=== Work to be completed ===
Omit the pictures, but give back every entry below exactly as written.

=== Saved data entries ===
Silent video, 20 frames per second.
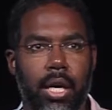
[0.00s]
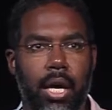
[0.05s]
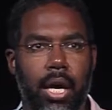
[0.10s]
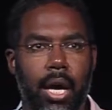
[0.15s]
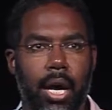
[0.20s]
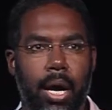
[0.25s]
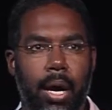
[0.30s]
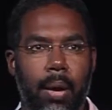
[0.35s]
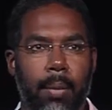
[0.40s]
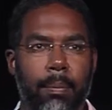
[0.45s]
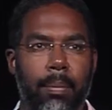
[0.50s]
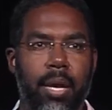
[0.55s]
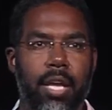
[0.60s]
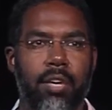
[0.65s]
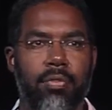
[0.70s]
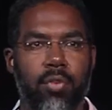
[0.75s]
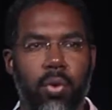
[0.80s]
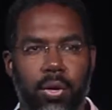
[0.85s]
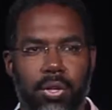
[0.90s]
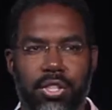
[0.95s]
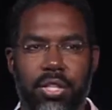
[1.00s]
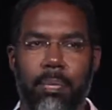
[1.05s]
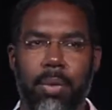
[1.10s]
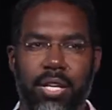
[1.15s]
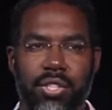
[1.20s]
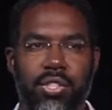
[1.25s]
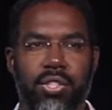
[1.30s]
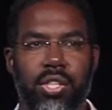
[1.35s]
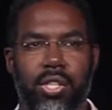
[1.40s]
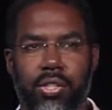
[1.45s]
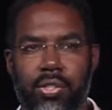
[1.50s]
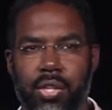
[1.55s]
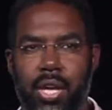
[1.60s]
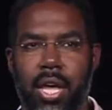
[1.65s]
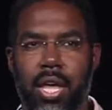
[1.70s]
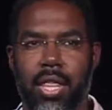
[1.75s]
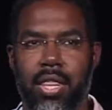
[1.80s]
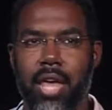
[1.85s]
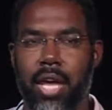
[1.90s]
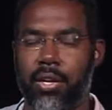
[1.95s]
And of course, the messages
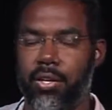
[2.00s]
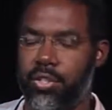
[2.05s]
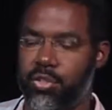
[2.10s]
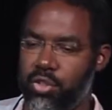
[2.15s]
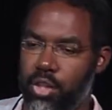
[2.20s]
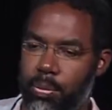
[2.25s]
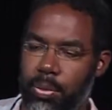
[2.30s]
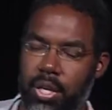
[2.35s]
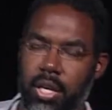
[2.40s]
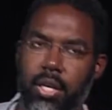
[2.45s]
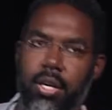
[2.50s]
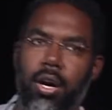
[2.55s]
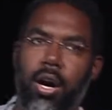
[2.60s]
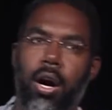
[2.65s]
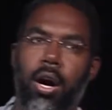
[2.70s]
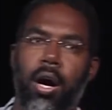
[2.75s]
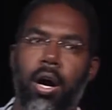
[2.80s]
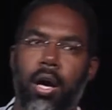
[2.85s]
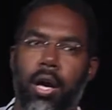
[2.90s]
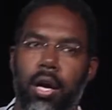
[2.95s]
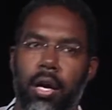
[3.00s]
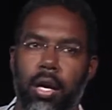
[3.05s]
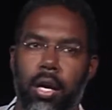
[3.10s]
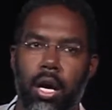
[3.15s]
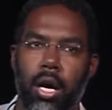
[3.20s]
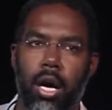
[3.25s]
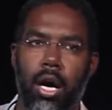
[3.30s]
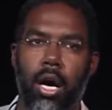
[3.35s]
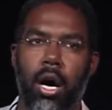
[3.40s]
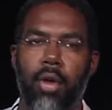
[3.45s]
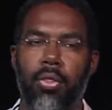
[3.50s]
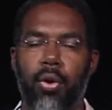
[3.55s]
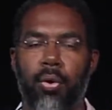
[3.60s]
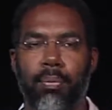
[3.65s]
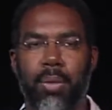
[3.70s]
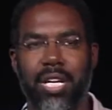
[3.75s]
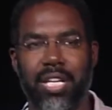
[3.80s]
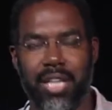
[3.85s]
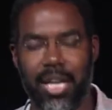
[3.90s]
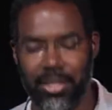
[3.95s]
that are distributed are, although in
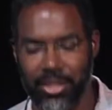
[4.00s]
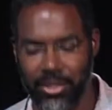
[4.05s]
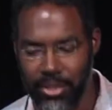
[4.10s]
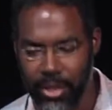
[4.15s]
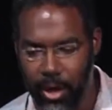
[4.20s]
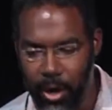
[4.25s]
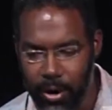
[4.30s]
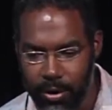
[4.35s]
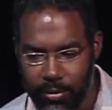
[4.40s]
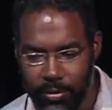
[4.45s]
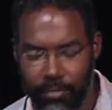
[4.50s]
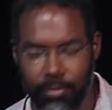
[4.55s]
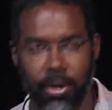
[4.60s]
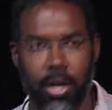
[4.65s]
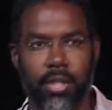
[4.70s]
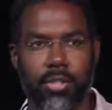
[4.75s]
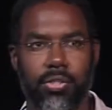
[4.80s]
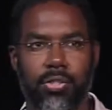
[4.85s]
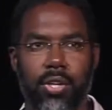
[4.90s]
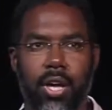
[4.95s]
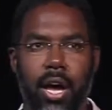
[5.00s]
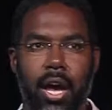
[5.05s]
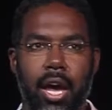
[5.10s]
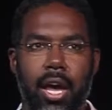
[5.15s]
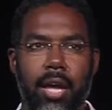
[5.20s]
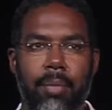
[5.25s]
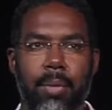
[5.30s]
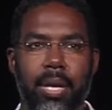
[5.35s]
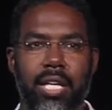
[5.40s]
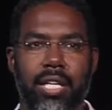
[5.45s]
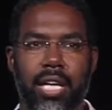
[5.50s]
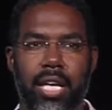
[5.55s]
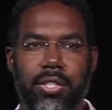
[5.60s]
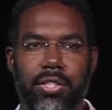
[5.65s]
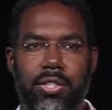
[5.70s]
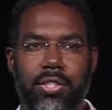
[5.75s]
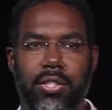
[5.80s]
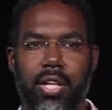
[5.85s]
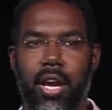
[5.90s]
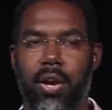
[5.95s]
many cases they are false, in many
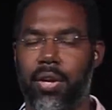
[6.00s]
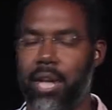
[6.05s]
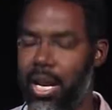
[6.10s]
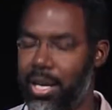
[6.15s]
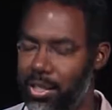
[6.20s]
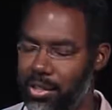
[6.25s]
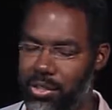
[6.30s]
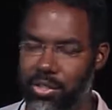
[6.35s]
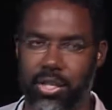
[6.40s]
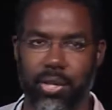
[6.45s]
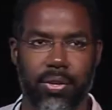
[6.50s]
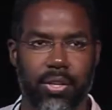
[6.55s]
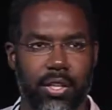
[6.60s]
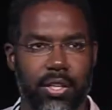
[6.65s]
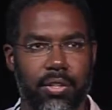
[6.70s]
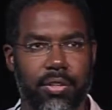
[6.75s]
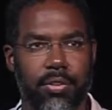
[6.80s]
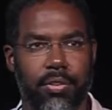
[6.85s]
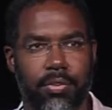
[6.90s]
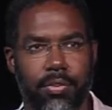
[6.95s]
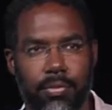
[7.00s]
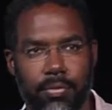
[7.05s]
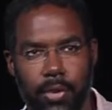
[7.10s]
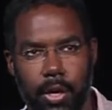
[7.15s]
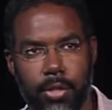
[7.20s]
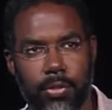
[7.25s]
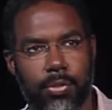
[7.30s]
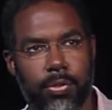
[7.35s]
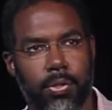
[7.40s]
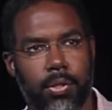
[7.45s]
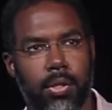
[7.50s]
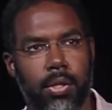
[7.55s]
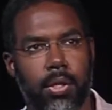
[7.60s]
cases they are not necessarily false,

=== Response to this task ===
Silent video, 20 frames per second.
[0.00s]
[0.05s]
[0.10s]
[0.15s]
[0.20s]
[0.25s]
[0.30s]
[0.35s]
[0.40s]
[0.45s]
[0.50s]
[0.55s]
[0.60s]
[0.65s]
[0.70s]
[0.75s]
[0.80s]
[0.85s]
[0.90s]
[0.95s]
[1.00s]
[1.05s]
[1.10s]
[1.15s]
[1.20s]
[1.25s]
[1.30s]
[1.35s]
[1.40s]
[1.45s]
[1.50s]
[1.55s]
[1.60s]
[1.65s]
[1.70s]
[1.75s]
[1.80s]
[1.85s]
[1.90s]
[1.95s]
And of course, the messages
[2.00s]
[2.05s]
[2.10s]
[2.15s]
[2.20s]
[2.25s]
[2.30s]
[2.35s]
[2.40s]
[2.45s]
[2.50s]
[2.55s]
[2.60s]
[2.65s]
[2.70s]
[2.75s]
[2.80s]
[2.85s]
[2.90s]
[2.95s]
[3.00s]
[3.05s]
[3.10s]
[3.15s]
[3.20s]
[3.25s]
[3.30s]
[3.35s]
[3.40s]
[3.45s]
[3.50s]
[3.55s]
[3.60s]
[3.65s]
[3.70s]
[3.75s]
[3.80s]
[3.85s]
[3.90s]
[3.95s]
that are distributed are, although in
[4.00s]
[4.05s]
[4.10s]
[4.15s]
[4.20s]
[4.25s]
[4.30s]
[4.35s]
[4.40s]
[4.45s]
[4.50s]
[4.55s]
[4.60s]
[4.65s]
[4.70s]
[4.75s]
[4.80s]
[4.85s]
[4.90s]
[4.95s]
[5.00s]
[5.05s]
[5.10s]
[5.15s]
[5.20s]
[5.25s]
[5.30s]
[5.35s]
[5.40s]
[5.45s]
[5.50s]
[5.55s]
[5.60s]
[5.65s]
[5.70s]
[5.75s]
[5.80s]
[5.85s]
[5.90s]
[5.95s]
many cases they are false, in many
[6.00s]
[6.05s]
[6.10s]
[6.15s]
[6.20s]
[6.25s]
[6.30s]
[6.35s]
[6.40s]
[6.45s]
[6.50s]
[6.55s]
[6.60s]
[6.65s]
[6.70s]
[6.75s]
[6.80s]
[6.85s]
[6.90s]
[6.95s]
[7.00s]
[7.05s]
[7.10s]
[7.15s]
[7.20s]
[7.25s]
[7.30s]
[7.35s]
[7.40s]
[7.45s]
[7.50s]
[7.55s]
[7.60s]
cases they are not necessarily false,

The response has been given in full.